Germany launched its first floating liquefied natural gas terminal at the North Sea port of Wilhelmshaven at the end of 2022. The pace of construction was record-breaking: 200 days. The second state-leased LNG terminal at Brunsbüttel port near Hamburg, which started operations earlier this year, was also built in less than a year.
On the other hand, Gaz-System, responsible for the construction of similar infrastructure in Poland, says the launch of the Polish floating storage and regasification unit (FSRU) is scheduled for 2027/2028. FSRUs are essentially liquefied gas tankers that are equipped to regasify the fuel so that it can be transferred to the land.
Polish energy expert, Piotr Przybyło, believes that compared with Germany, Poland is doing the terminal on the cheap. “Germany has had much greater fiscal flexibility,” he told DW, adding that since the two German terminals have started operating, the cost of renting the floating terminals has risen by 50%. “That means Poland will lose even more in the longer term,” he added.
Others are a little more generous.
“I would rather say that Germany is doing it on the expensive,” said Anna Mikulska, an energy market expert from Rice University in Houston, Texas.
“Poland is well situated for the next several years given the existing LNG terminal, its extension, the Baltic Pipe as well as long-term contracts signed with non-Russian suppliers,” she told DW.
“The reason for the time lag is a matter of existing infrastructure, in the ports as well as take-off infrastructure that existed to a good degree in Germany but does not in Poland. Sure some infrastructure had to be built in Germany, but by no means was it a greenfield,” Mikulska said.
The Baltic Sea port of Lubmin in Germany is an example. Lubmin, which hosts a privately chartered floating LNG terminal, has a huge amount of pipeline takeaway capacity since that’s where the Nord Stream undersea gas pipelines from Russia to Germany land.
In Poland, it is necessary to build a much larger scope of infrastructure than in Germany, Mikulska said. Undersea transmission infrastructure and a berth for mooring the FSRU unit, as well as onshore gas pipelines with a total length of about 250 kilometers (155 miles), should be built from scratch, she added.
For Gaz-System spokesperson Iwona Dominiak, pointed out another brake to construction. “There is also a storage and regasification unit to be acquired as the last stage of the investment,” she said.
Currently, the design documentation is being prepared, along with obtaining the necessary decisions and permits, both for the onshore and offshore parts. Last November, Gaz-System selected Denmark’s Ramboll to design the FSRU berth and the offshore section of the gas pipeline to be laid on the Gulf of Gdansk seabed.
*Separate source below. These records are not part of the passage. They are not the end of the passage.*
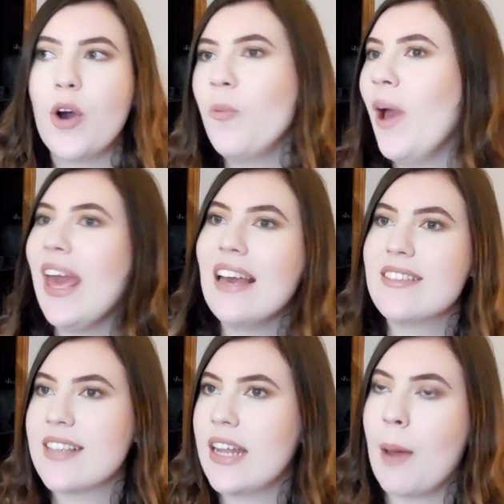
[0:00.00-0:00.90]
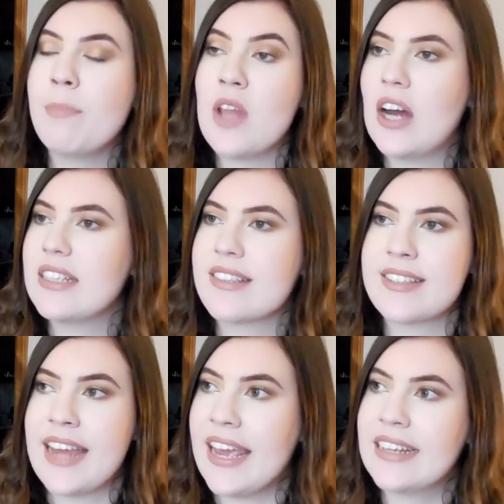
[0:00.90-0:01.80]
The way I said I'm not a
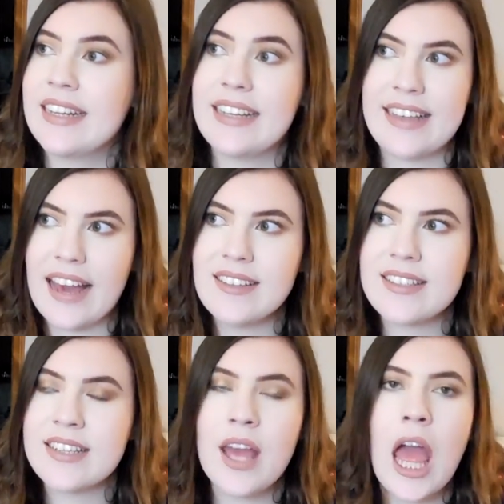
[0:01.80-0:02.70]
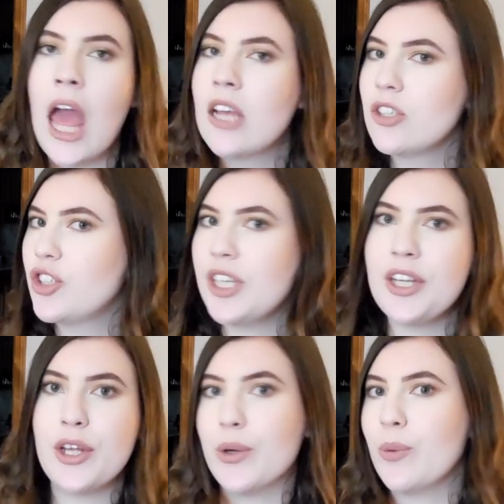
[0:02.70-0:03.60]
stan yet,
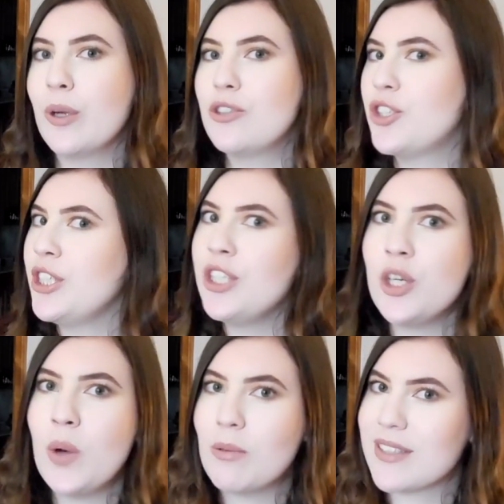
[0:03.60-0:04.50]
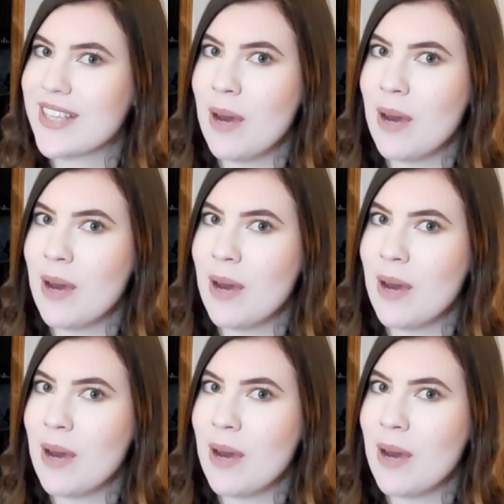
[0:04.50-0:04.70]
she knew. She knew what wasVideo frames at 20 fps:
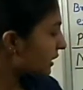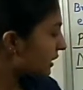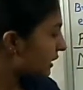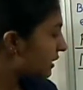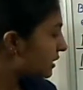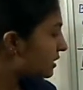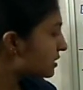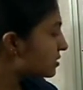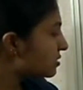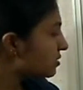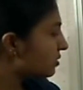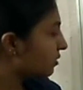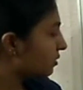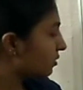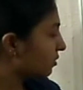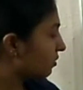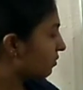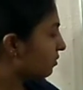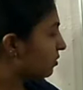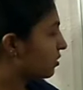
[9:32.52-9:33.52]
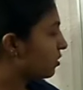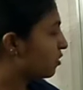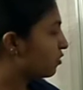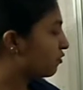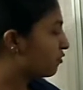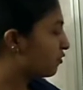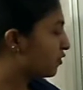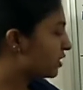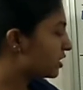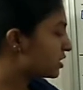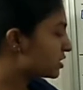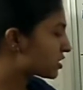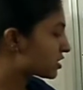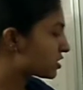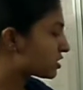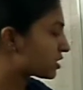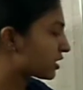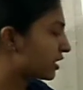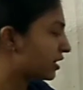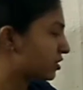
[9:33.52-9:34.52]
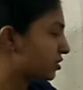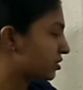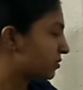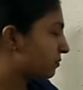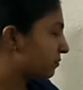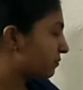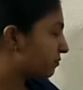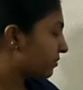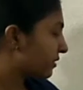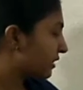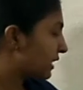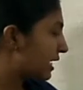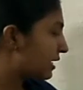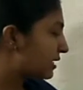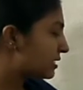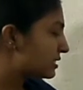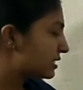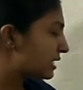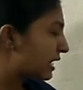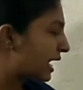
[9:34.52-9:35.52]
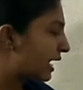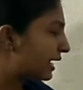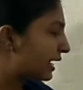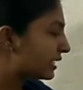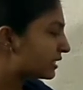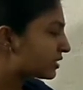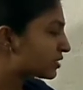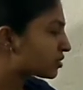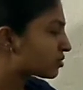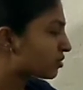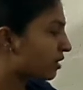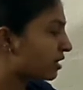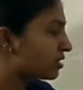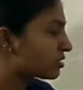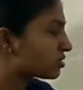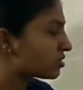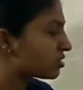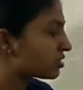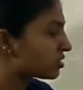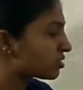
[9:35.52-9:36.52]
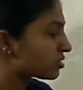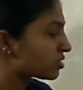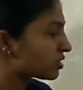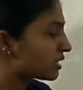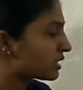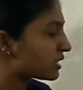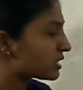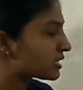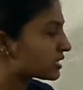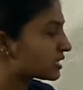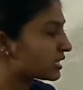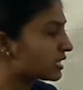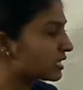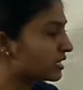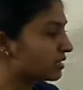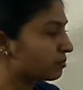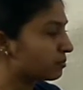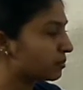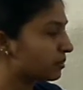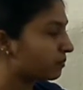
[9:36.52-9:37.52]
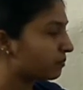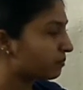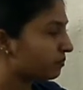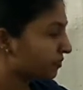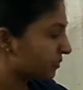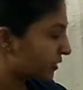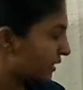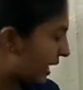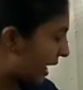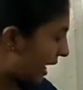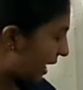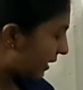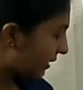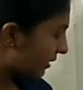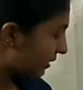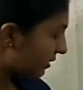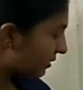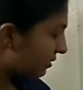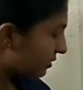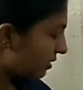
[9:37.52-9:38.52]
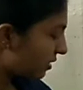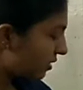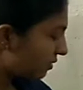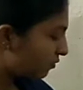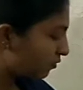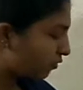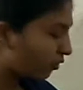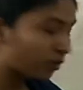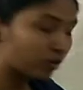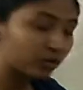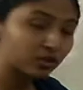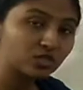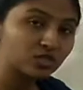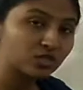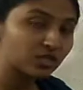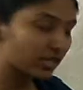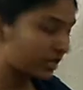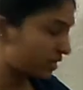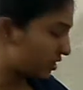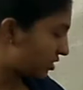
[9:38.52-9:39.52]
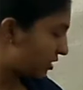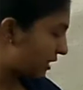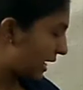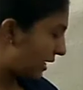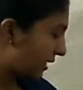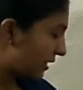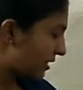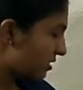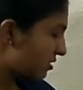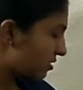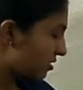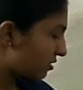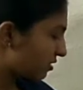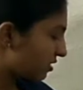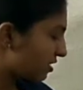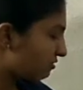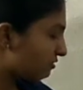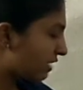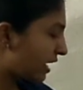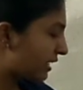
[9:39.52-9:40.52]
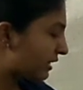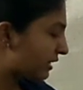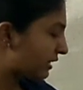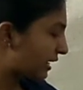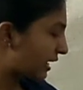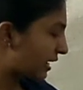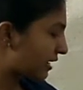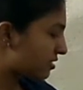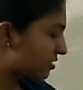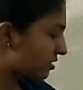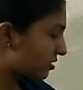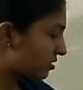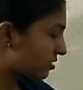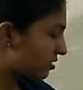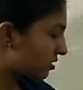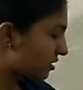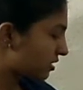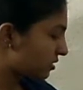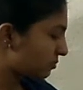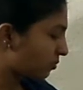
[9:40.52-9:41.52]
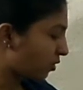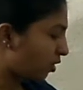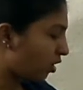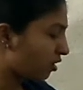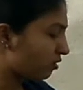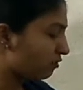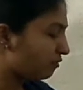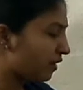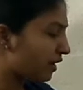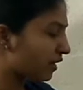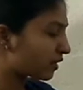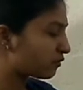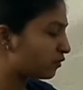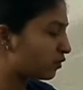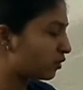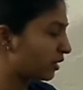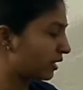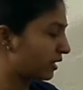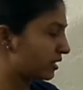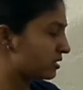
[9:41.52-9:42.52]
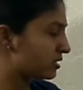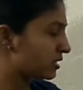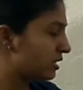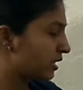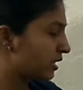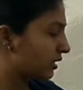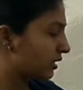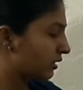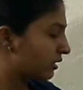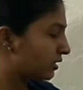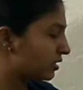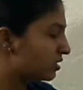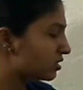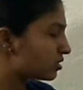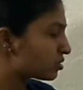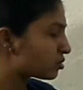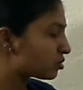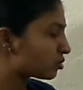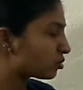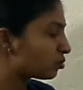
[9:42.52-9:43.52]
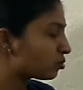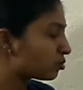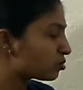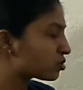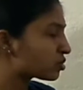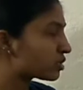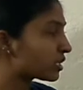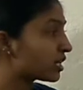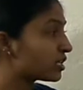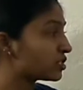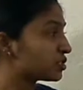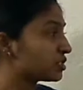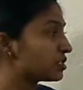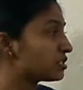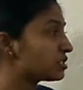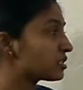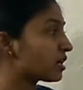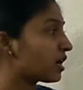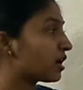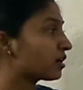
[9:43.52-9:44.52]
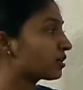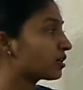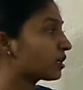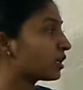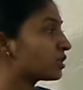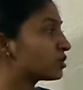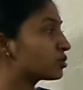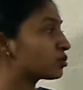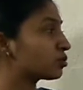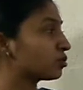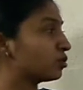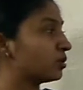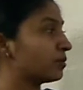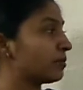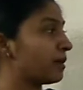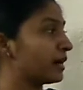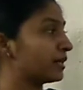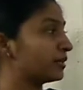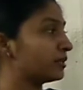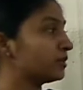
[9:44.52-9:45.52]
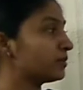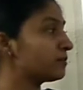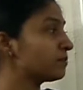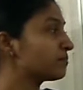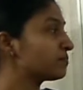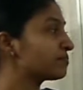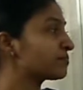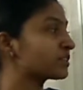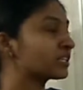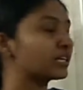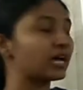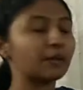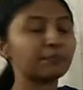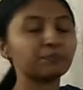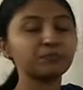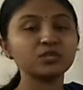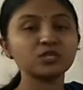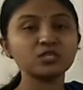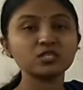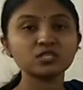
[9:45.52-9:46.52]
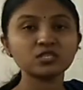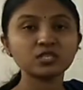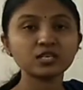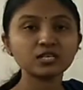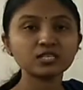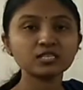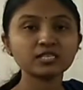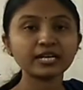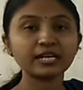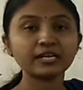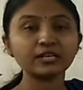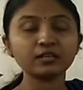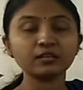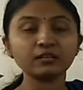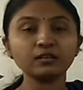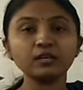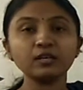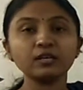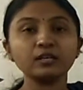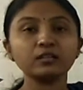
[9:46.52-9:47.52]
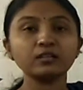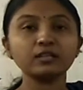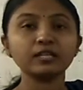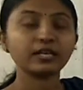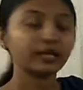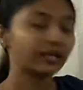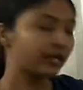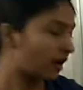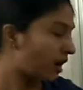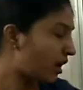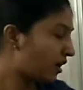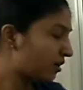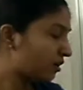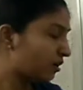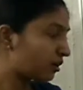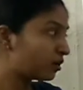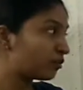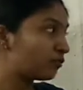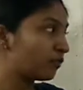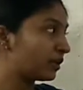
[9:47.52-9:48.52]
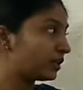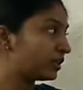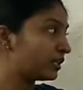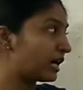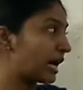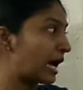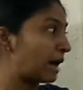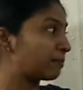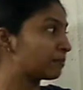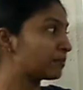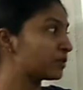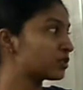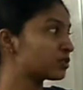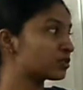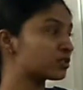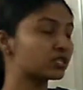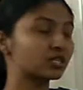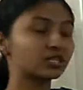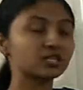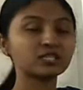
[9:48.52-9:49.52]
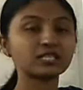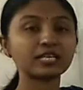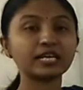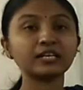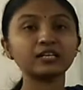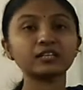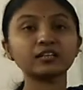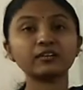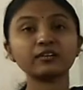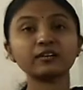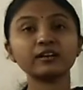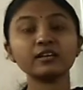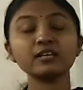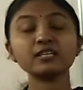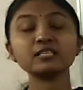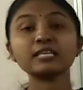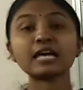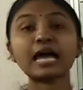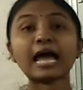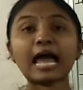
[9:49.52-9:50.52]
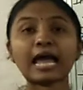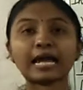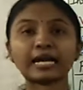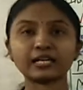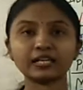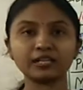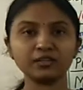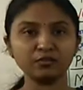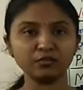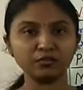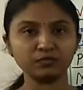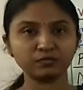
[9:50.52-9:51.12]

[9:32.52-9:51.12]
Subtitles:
this first stage, that is light transitional sleep, and the fourth stage, that is revitalizer sleep or wakefulness, these two stages are controlled by the apneustic center. They occur when the apneustic center is active,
Analysts also suggest that since Poland has found alternatives to much of the gas it sourced from Russia, the time pressure to fill gaps in Russian supplies is less keenly felt in Warsaw than in Berlin.
Poland already has an LNG terminal with an annual capacity of 6 billion cubic meters in Swinoujscie on the Baltic Sea. The terminal is capable of meeting around a third of the country’s gas needs. The country has also built the Baltic Pipe to source gas from Norway.
“Given the policy of phasing out natural gas in favor of other solutions, including biogas and bioLNG, the extent to which we need further LNG terminals has been and is being analyzed in Poland,” Robert Zajdler, a Warsaw-based energy sector lawyer, told DW.
At one time there were even plans for two additional FSRUs in Poland, he said.
“It now appears that this is not needed. Especially as cooperation has also increased with Lithuania on LNG, and there is an FSRU terminal there.
“As I understand it, Germany has relied on gas from Russia for years without building itself a significant alternative, so a quick change of approach at a time of crisis, regardless of the cost of creating such an alternative, is the answer to the current need,” Zajdler said.
Gaz-System already operates the Swinoujscie LNG terminal, whose imports rose by 57% in 2022. Since last year, Swinoujscie has had a regasification capacity of 6.2 bcm a year, which is being expanded to 8.3 bcm a year.
Baltic Pipe, a new pipeline with a capacity of 10 bcm/year bringing natural gas from Norway to Poland via Denmark through the Baltic Sea, is now open, while domestic gas production may reach 5.5 bcm this year. Poland has also secured imports of LNG via the Lithuanian LNG terminal in Klaipeda.
In 2022, LNG became Poland’s main source of gas, meeting one-third of national demand, said Daniel Obajtek, CEO of Orlen, the main state energy firm.
The share of LNG in Poland’s gas imports rose to 43% last year, from 24% in 2021, while the share of Russian pipeline gas dropped to 20% from 61%, PKN Orlen said in a statement last month.
The United States accounted for more than half of PKN Orlen’s total LNG imports last year, or 3.4 bcm, the Polish importer said. In 2023, the US will remain Poland’s primary supplier of LNG, due to two long-term contracts with Cheniere Energy and Venture Global.